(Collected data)
== Segment start ==
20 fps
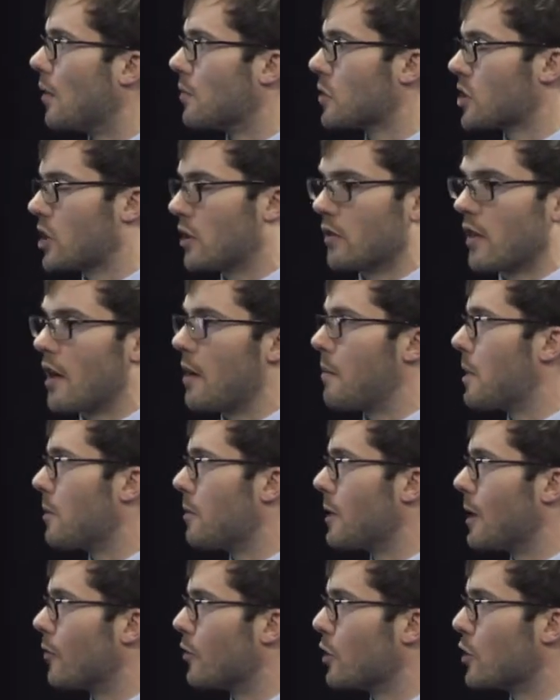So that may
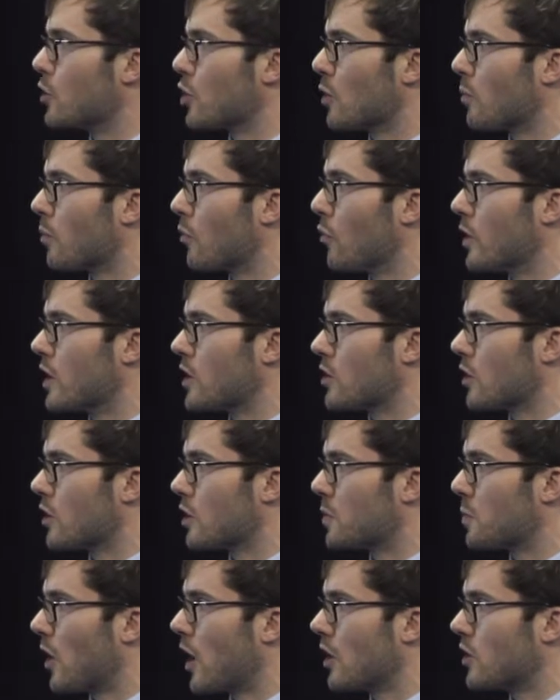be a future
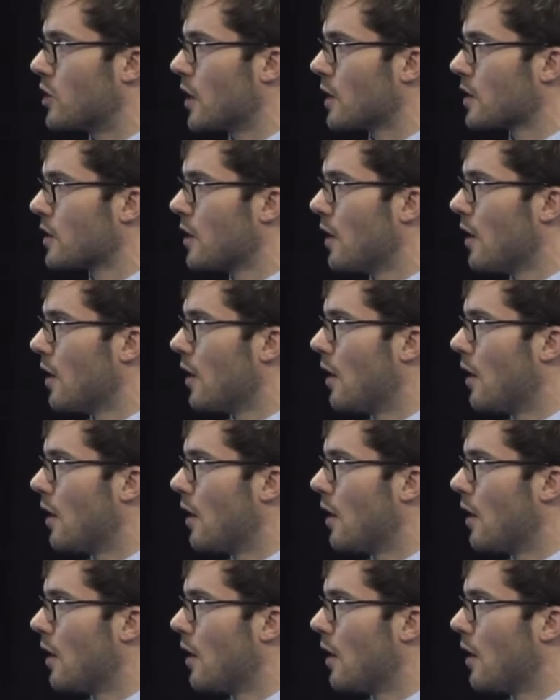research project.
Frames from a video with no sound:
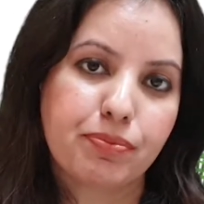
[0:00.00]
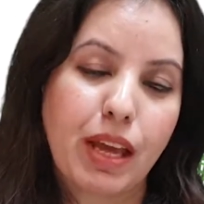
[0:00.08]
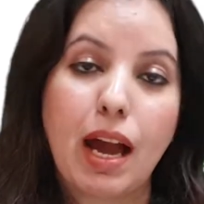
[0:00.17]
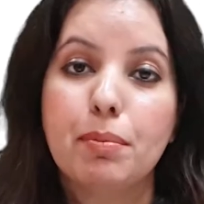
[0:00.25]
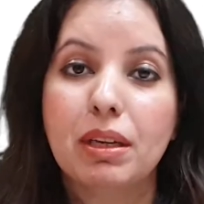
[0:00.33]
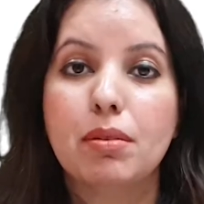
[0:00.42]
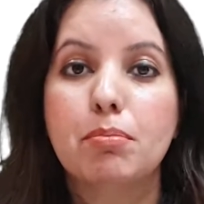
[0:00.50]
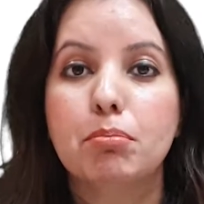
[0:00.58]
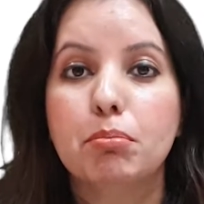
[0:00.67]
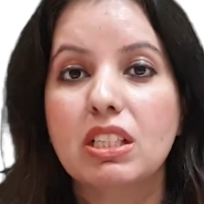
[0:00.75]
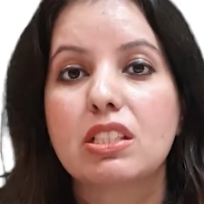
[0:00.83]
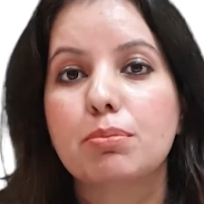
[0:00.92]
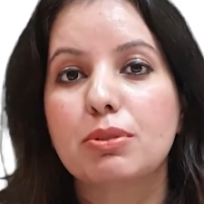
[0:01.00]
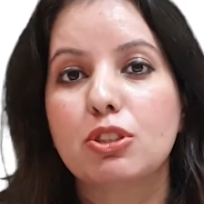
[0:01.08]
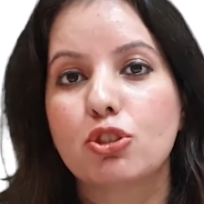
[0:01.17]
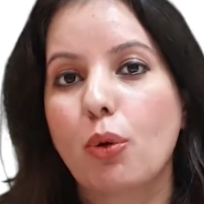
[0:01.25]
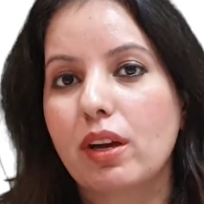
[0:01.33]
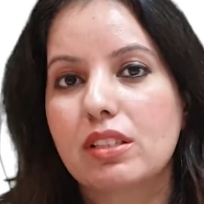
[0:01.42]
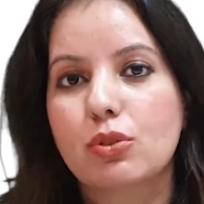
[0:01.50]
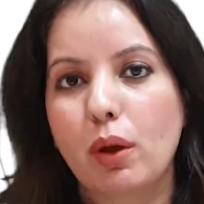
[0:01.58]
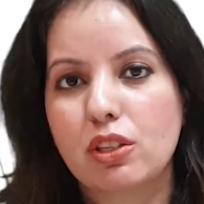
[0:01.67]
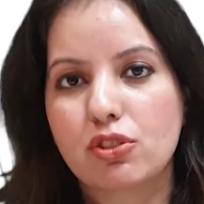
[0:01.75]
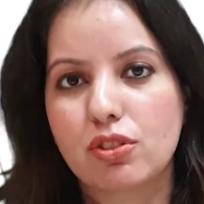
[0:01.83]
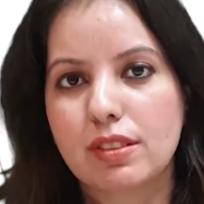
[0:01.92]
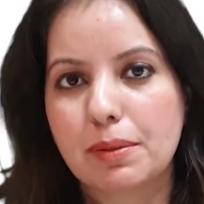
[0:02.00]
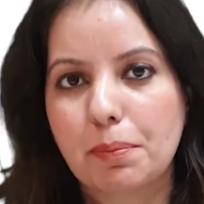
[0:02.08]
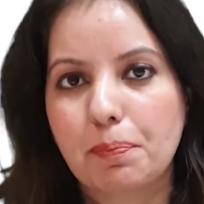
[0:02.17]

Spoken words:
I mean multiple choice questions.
== Segment end ==
Each record is to be written out exactly. No picture goes in.

→ Answer below
20 fps
So that may
be a future
research project.
Frames from a video with no sound:
[0:00.00]
[0:00.08]
[0:00.17]
[0:00.25]
[0:00.33]
[0:00.42]
[0:00.50]
[0:00.58]
[0:00.67]
[0:00.75]
[0:00.83]
[0:00.92]
[0:01.00]
[0:01.08]
[0:01.17]
[0:01.25]
[0:01.33]
[0:01.42]
[0:01.50]
[0:01.58]
[0:01.67]
[0:01.75]
[0:01.83]
[0:01.92]
[0:02.00]
[0:02.08]
[0:02.17]

Spoken words:
I mean multiple choice questions.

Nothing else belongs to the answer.